• TASK GOAL
Print the lines below from the line with "(77.31 s to 78.31 s)" to the line with "Verbatim transcript: হাসি" exactly, keeping both ends, and print no pictures.

• DATA FOR ANALYSIS
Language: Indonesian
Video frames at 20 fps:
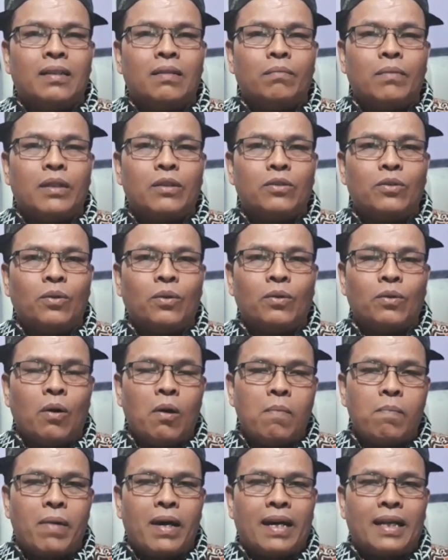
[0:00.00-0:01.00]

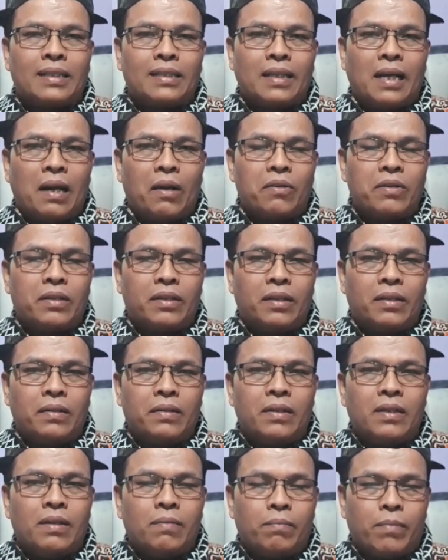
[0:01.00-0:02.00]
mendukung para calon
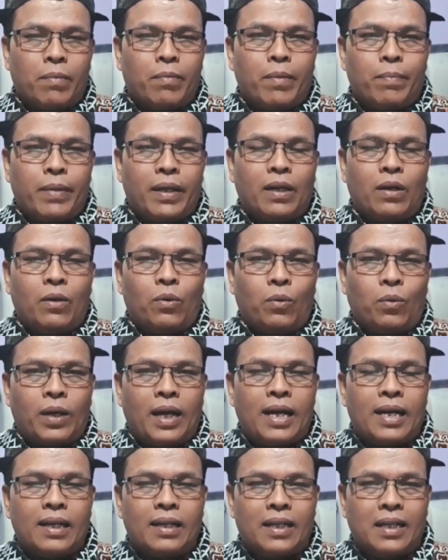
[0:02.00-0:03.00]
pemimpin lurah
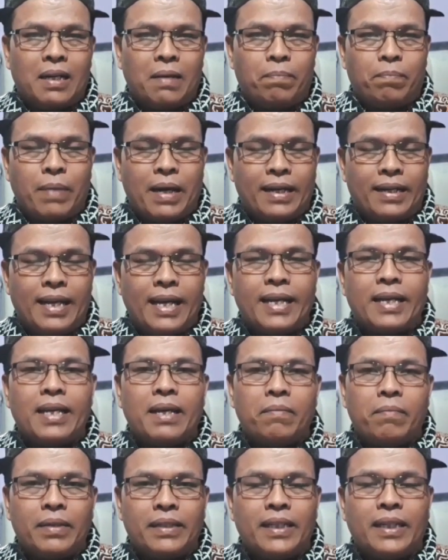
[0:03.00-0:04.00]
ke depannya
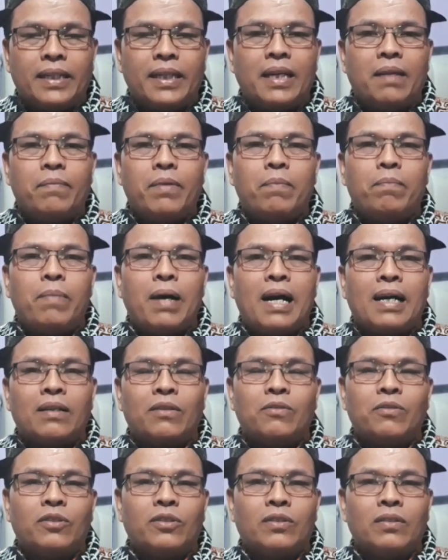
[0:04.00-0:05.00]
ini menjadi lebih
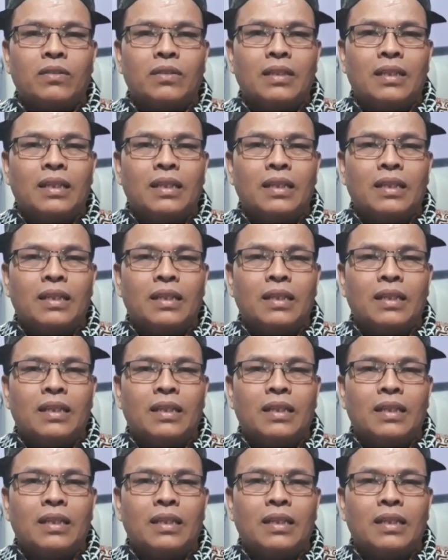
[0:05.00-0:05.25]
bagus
==
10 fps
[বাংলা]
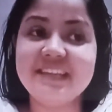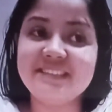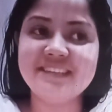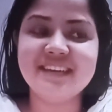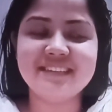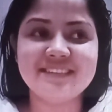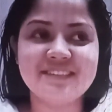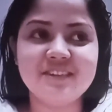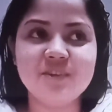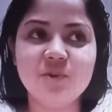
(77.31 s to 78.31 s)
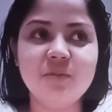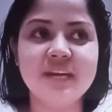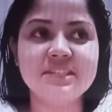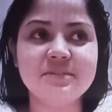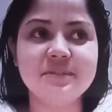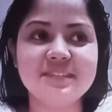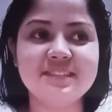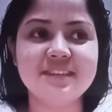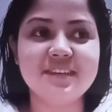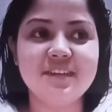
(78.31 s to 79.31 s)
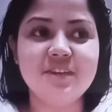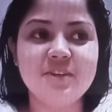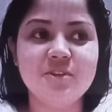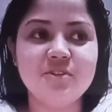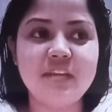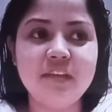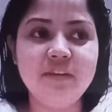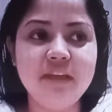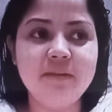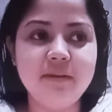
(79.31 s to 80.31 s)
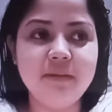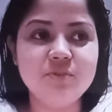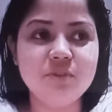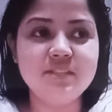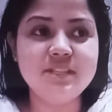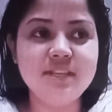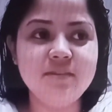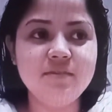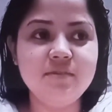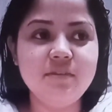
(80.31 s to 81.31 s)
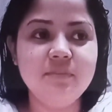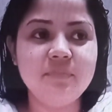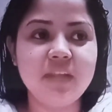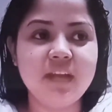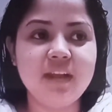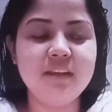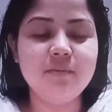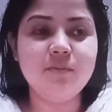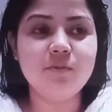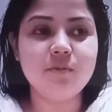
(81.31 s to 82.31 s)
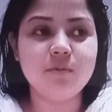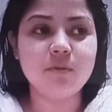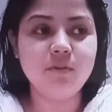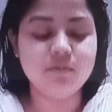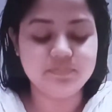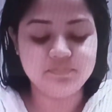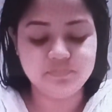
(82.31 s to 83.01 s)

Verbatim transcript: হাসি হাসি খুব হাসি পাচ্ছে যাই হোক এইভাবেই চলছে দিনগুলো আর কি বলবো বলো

• REPLY TO THE TASK
(77.31 s to 78.31 s)
(78.31 s to 79.31 s)
(79.31 s to 80.31 s)
(80.31 s to 81.31 s)
(81.31 s to 82.31 s)
(82.31 s to 83.01 s)

Verbatim transcript: হাসি হাসি খুব হাসি পাচ্ছে যাই হোক এইভাবেই চলছে দিনগুলো আর কি বলবো বলো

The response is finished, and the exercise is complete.